ちなみに『核』というのは、そうね前世(にほん)でいうパソコンそのものだと思ってもらえたらわかりやすいかな?しかも無限供給の電源付き。


自然発生するダンジョンの中心部にも同じように『核』があるよ。


そのどちらも、中枢部というだけあって、だいたい中心部に存在するし『核』を壊してしまえば、簡単に機能を停止させられる。

ま、壊してしまったら、修理不可ですが。



(そう、パソコンと違うところは『核』は生命体であるという事ね。大型である施設型の魔道具(アーティファクト)を作る場合は、その『核』をシステムとして使うことによって、前世(にほん)の家電のように、細々とした設定したAIとして自己判断で動いてくれるようになるから、とても便利で多用されていたんだ)



そもそも『核』ってなんだ?というところでは、この『核』も『ダンジョンの核』もほとんど同じ存在で。

ただある場所が違うだけだと思ってもらえたら、わかりやすいかな?


冒険者なら誰でも『ダンジョンの核』の存在は知っているだろうお話だよね。

ただ、発生原因なんかは、案外知られていなくてね。


私も専門外だからはっきりとは理解していないのだけど、発達途中の規模の小さな『核』はまるで妖精の赤ちゃんのように、ただぼんやりとその場に存在するだけなのだそうだよ。

それが、成長していく過程で、自分を守ろうという動きを見せる。

その動きこそが、ダンジョンの生まれる瞬間らしいよ。


自身を守るために特別な自分の空間を作って、さらに防衛機能として、いくつも作り出した外殻に当たる空間部分に、周囲に生息していたモンスターを引き込む。

ほら…ダンジョンになっちゃったでしょう?



ぼんやりと守護龍アナステシアスがシュトレイユ王子を抱えたままベッドに腰掛けるのを眺めつつ、父様達の説明に耳を傾けていた。

ベッドのそばにはソフィア王妃も心配そうに付き添っているのが見える。



『核』で気がかりを一つ思い出したのだけど……『監獄』の『核』が自立型か共有型か?というところ。



(ここらへんの知識は、シシリー(わたし)の専門とは微妙に畑違いになっていくから、正確な対処法は『これだ!』と言い切れないのが辛いところなのだけど……)



魔導学園や、ここ『避難所』は間違いなく『共有型』だと思う。

共有型というのは『人工的に作られた核』が使われていて『核』自身からの自発的な行動がほとんど無い、まるでロボットのように、プログラム通りにしか行動しないタイプの事だ。


ほら、おまじないを使っての入室以外の方法としての『助けて!』って言葉での入室は、まれにしか反応しないって言ってたでしょう?
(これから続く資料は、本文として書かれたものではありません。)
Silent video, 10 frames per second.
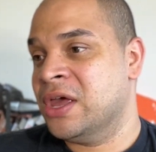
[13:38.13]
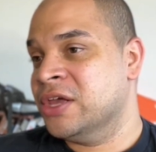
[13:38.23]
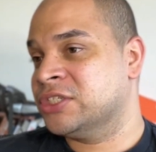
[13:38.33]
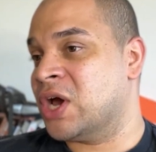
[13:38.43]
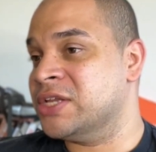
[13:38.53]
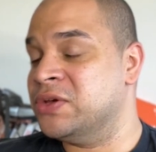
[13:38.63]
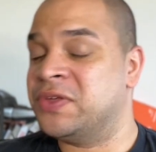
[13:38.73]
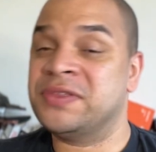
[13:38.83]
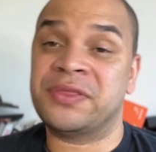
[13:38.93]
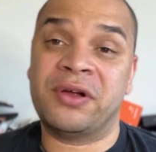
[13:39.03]
So I do
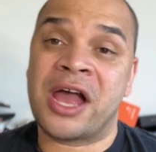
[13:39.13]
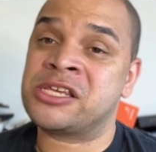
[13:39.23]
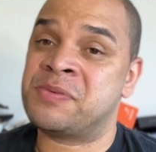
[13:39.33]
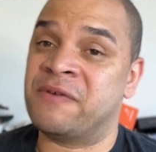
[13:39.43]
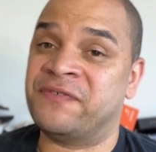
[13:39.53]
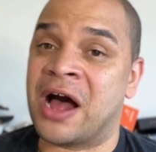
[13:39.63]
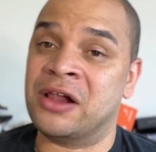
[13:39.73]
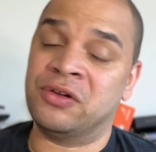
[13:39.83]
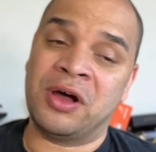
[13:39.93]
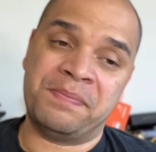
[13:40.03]
think that there has to be a
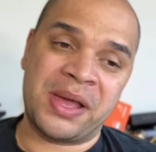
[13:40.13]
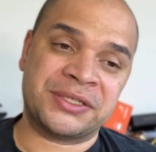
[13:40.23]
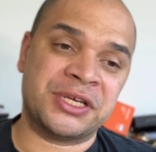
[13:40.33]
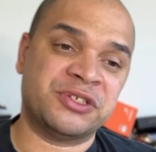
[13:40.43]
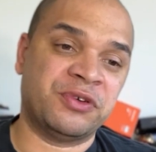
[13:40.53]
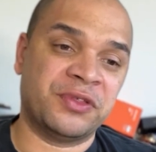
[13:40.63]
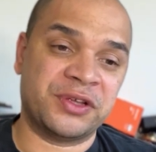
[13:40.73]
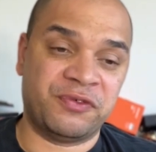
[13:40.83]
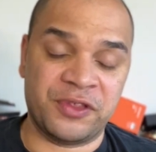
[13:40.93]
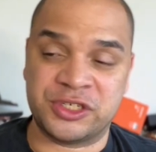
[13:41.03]
follow-up message for
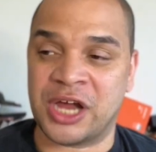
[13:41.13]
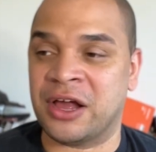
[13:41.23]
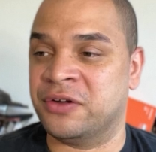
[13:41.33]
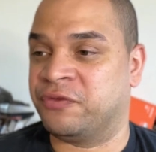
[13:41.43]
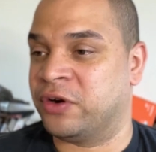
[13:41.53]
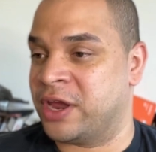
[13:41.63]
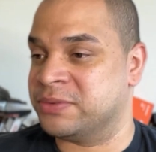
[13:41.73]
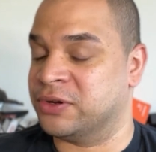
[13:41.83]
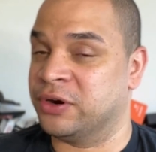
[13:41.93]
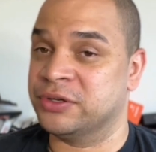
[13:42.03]
the child, for him
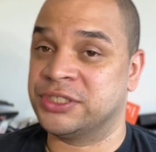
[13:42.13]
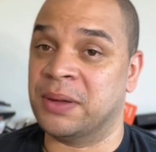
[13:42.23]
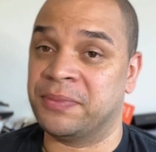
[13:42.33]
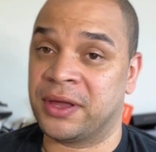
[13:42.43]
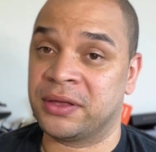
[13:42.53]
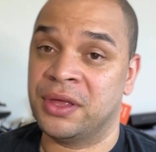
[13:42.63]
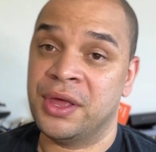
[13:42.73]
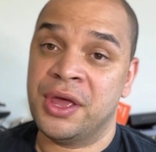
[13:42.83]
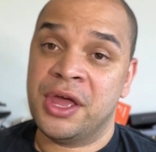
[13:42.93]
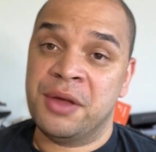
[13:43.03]
to learn something.
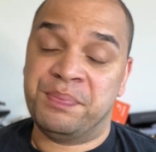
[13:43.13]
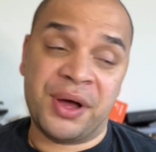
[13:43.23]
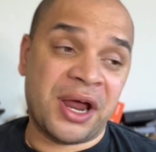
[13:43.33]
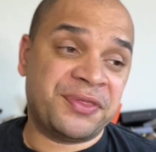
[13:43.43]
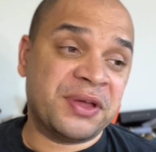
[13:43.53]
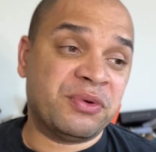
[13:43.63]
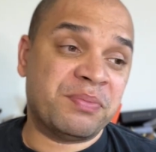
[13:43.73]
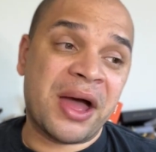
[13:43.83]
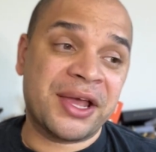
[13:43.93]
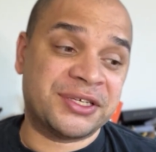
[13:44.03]
But I think with
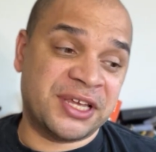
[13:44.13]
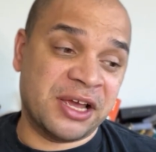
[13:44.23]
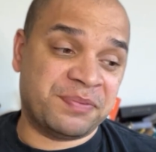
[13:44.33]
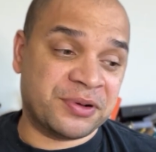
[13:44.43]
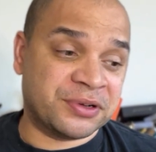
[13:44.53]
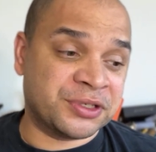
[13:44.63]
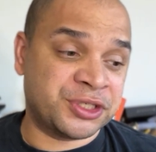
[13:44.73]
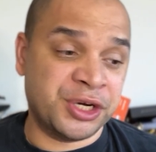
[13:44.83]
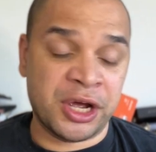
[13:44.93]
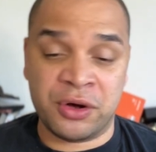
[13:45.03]
my examples,
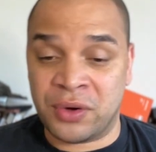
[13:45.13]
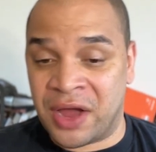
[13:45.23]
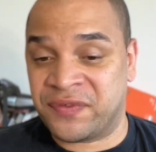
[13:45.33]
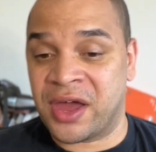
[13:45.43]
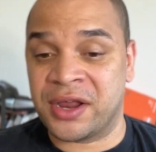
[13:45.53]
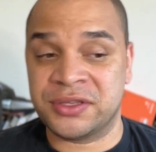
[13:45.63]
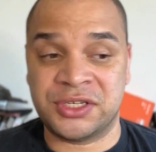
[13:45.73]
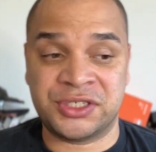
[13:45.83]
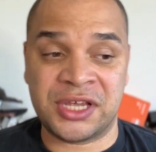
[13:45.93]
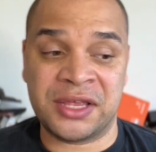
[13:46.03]
I've kind of
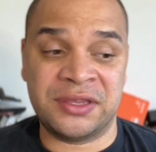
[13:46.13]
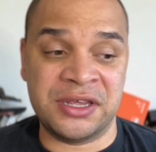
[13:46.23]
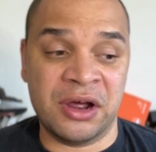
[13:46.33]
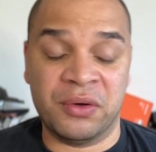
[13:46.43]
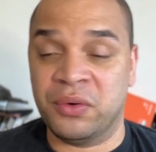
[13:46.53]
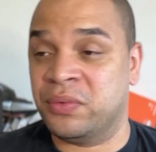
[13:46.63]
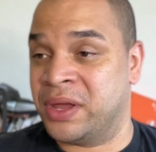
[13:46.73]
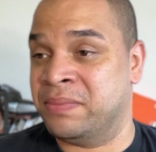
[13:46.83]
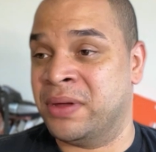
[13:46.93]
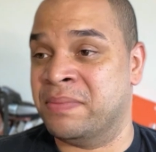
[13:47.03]
just said,
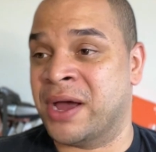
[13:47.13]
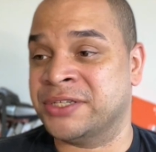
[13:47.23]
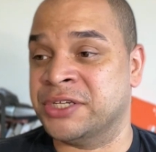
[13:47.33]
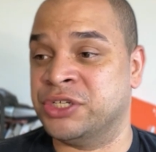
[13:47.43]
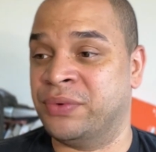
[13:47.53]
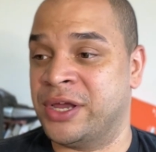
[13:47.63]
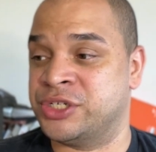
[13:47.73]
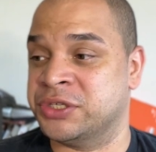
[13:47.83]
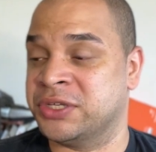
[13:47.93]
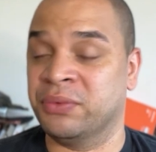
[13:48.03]
in my
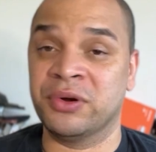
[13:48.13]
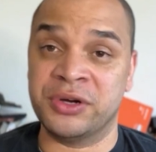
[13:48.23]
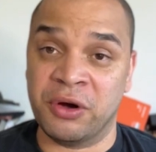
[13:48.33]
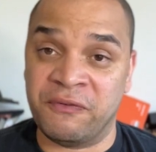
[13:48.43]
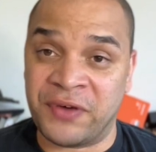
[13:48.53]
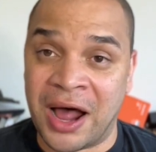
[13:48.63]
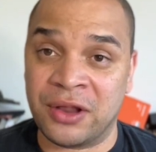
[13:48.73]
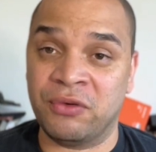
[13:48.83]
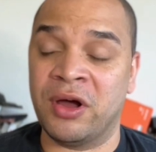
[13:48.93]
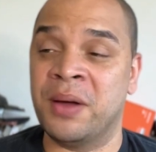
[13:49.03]
situations, there were no
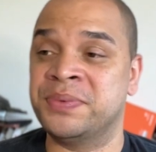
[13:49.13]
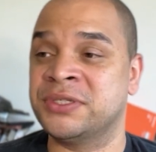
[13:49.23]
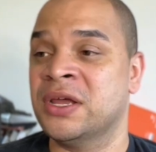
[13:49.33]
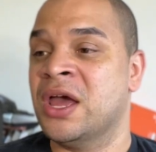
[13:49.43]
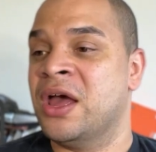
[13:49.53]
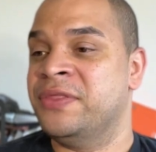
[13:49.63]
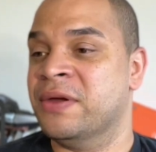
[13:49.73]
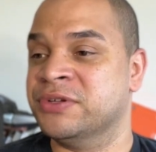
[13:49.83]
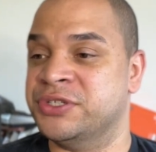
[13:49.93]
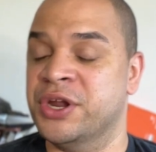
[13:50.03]
follow-ups. There
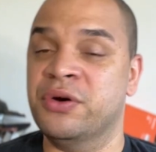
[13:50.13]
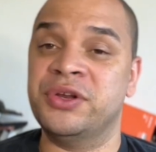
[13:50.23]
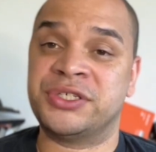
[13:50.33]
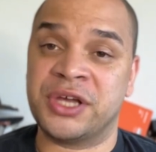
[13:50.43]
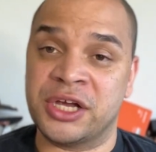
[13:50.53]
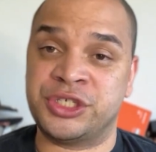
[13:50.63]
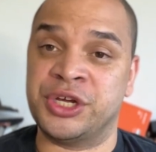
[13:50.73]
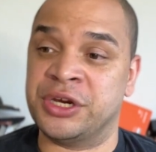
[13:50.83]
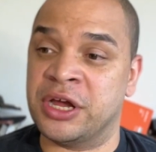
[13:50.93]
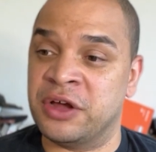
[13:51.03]
was no
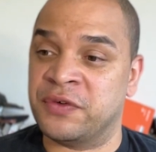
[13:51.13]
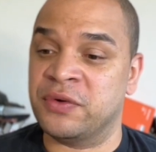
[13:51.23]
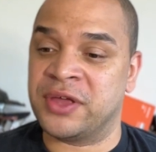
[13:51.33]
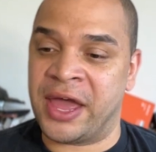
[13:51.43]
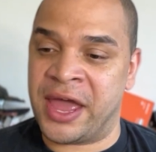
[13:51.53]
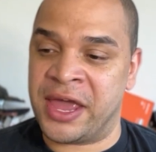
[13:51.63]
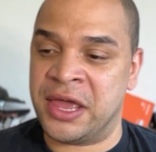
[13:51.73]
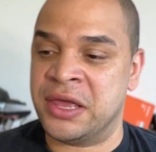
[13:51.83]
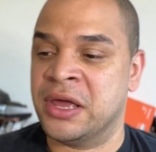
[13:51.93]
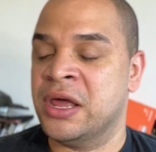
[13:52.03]
discussion of,
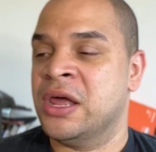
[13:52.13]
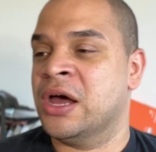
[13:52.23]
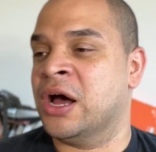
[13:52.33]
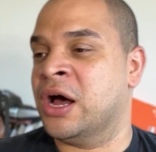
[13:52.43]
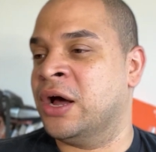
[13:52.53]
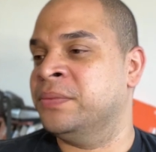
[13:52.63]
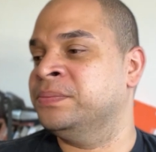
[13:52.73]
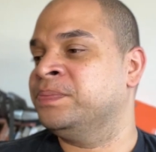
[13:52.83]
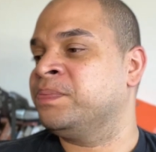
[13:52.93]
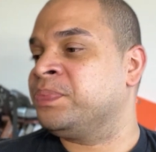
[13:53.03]
okay, the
『避難所』としてはそれを本当は強化したいところだけど、滅多に反応しないってことは…『助けて!』と人が思う理由を理解できていないからなんだよね。

だから、判断の閾値をわざと下げてあるからなのだと思う。



(……くすぐられて『助けて!』と思ったら『避難所』に飛ばされたとか、笑えないもんね?
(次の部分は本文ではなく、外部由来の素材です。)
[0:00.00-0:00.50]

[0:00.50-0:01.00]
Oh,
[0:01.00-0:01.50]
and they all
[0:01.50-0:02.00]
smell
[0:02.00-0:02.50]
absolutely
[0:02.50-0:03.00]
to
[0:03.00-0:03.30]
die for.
人工的に作られた核は、こういう細かい思考判断が苦手なんだよ)



逆に、そういう人の感情や周囲の空気を読んでの行動が、柔軟にできてしまうのが『自立型』なのだけど……これはね、一長一短な部分があって、シシリー(わたし)が研究室の室長になった頃には、大型の施設ほど『共有型』に差し替える作業が進んでいた。

……そう、自立型は旧型なんだ。



(ただ、大型ではなく、中規模の施設型魔道具(アーティファクト)の場合は『自立型』の方が好まれていたけどねぇ。だって、融通きかないんだもの)



ただ『自立型』は名前の通り自立しているからね。

自ら情報を収集して成長していく。

なのでその成長を間違えられてしまうと……大惨事になると思わない?

しかも、原材料が『ダンジョンの核』だからね。


そういう危険性を指摘されて、大型の施設は『共有型』への差し替えが急ピッチで進められていたんだ。